甲斐は史朗のために、自ら身を引いたというのか・・・もう史朗には甲斐との事は過去の事になってしまった。そして、今を和真と生きている。

「っはっ・・・」

そこまで考えて史朗は思考を止めた。体の中を蠢く和真の熱い塊に思考が飛び去る。いつも理性的でありたいと思っている自分が

肉欲に支配される瞬間を迎える覚悟を決める。押さえつけていた欲望が溢れ、濁流に流されてゆく・・・いつも最後はそんな感じだ。

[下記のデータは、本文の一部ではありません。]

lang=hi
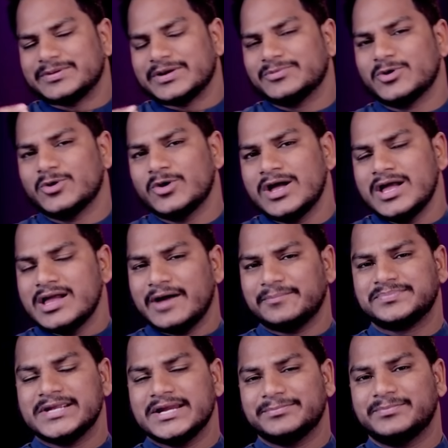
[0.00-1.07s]
प्रभु
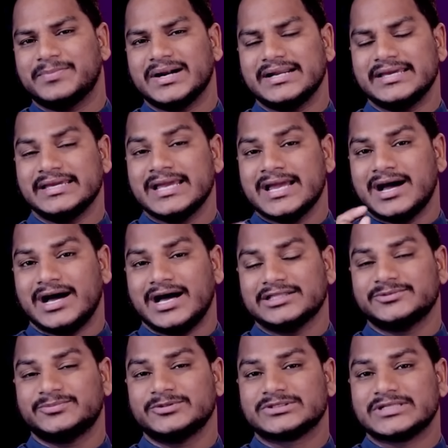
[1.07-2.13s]
अपने बड़े
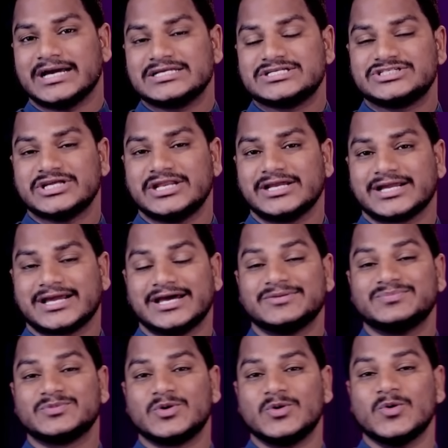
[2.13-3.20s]
अद्भुत आश्चर्य
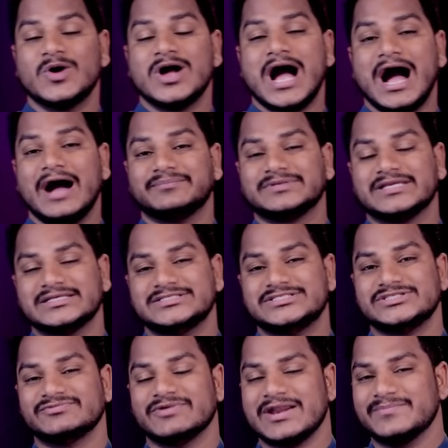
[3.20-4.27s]
कर्म को आपके
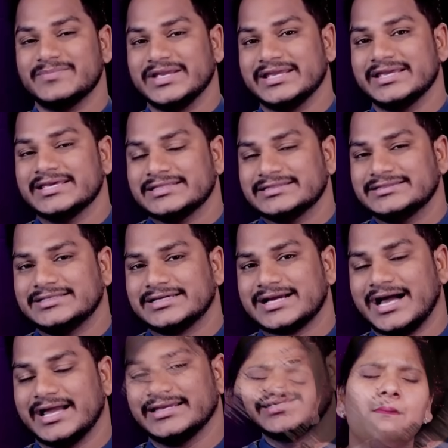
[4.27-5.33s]
जीवन में
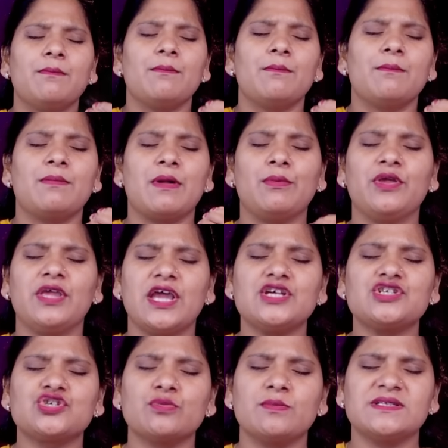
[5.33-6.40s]
दिखाएंगे प्रभु
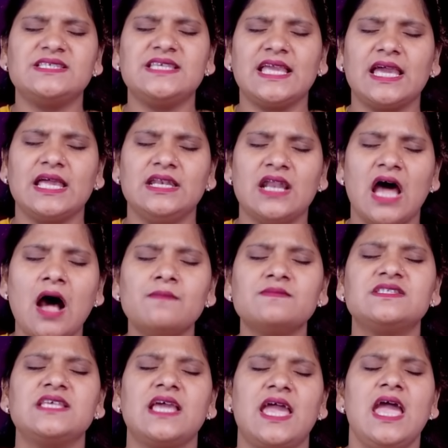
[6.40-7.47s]
यीशु मसीह के
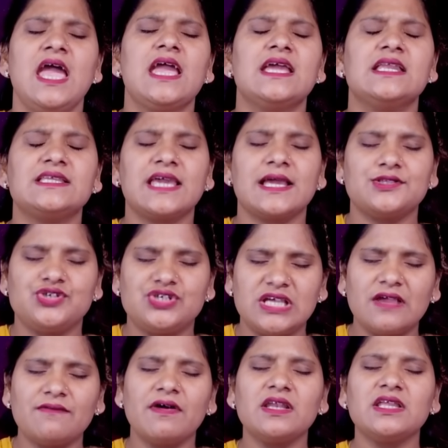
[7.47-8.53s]
नाम से इनके
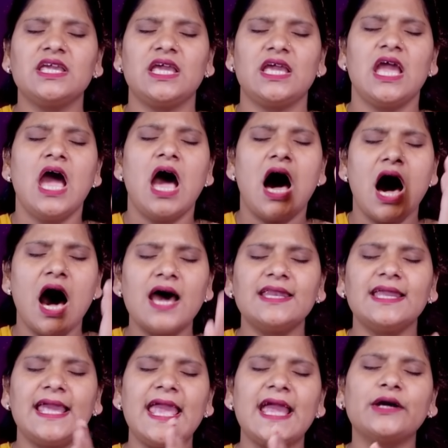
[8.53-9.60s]
जीवन की
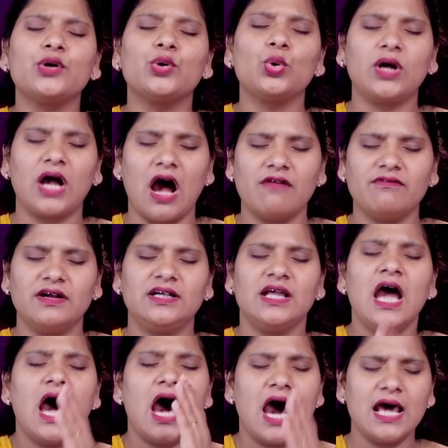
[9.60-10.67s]
हर एक रुकावट
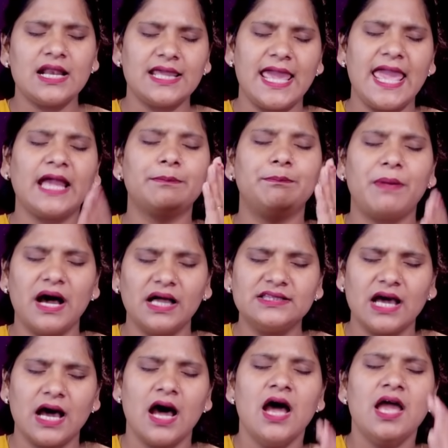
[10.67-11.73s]
हर एक
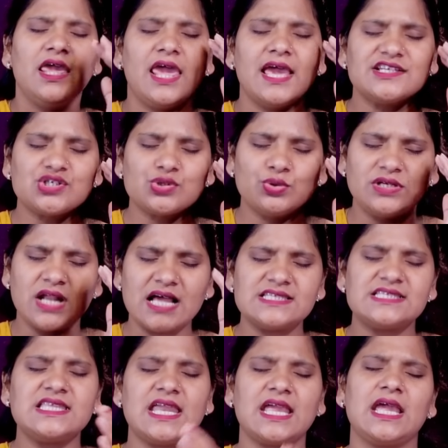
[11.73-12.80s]
बाधा यीशु
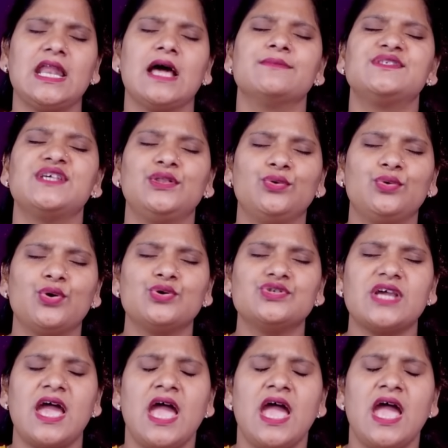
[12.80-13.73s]
नासरी के नाम से दूर हो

息が上がり、吐息を吐くたびに、感覚が身体を突き抜ける。いつしか我知らず史朗も腰を動かし、和真の分身を貪っている。

そして徐々に速度を増す動きに合わせて、和真と史朗は同時に果てた。

隣に倒れ込んだ和真は史朗は抱きしめ、眼鏡を外した。

「眼鏡したままの史朗とか、マジで秘書と社長室でヤってる感たっぷりだった」

そう言われて、史朗は初めて、自分が眼鏡をかけたままであった事を知る。

「でも今更なんで外すんですか?」

「睫毛のパタパタしてもらおうかと・・・」

苦笑しながら史朗は和真の頬に頬を寄せる。

「どうしてこんなに視界がはっきりしているのかと思っていましたよ。和真さんのこともはっきり見えたし」

ええ・・・一瞬嫌な表情をした和真はすぐ立ち直った。

「大丈夫、今回俺は着衣だったから、見られてない」

妙にドヤ顔なのが可愛くて仕方がない。

「身体じゃなく、顔・・・」

そちらのほうが見られて恥ずかしかった事に気づいた和真は、顔を赤らめた。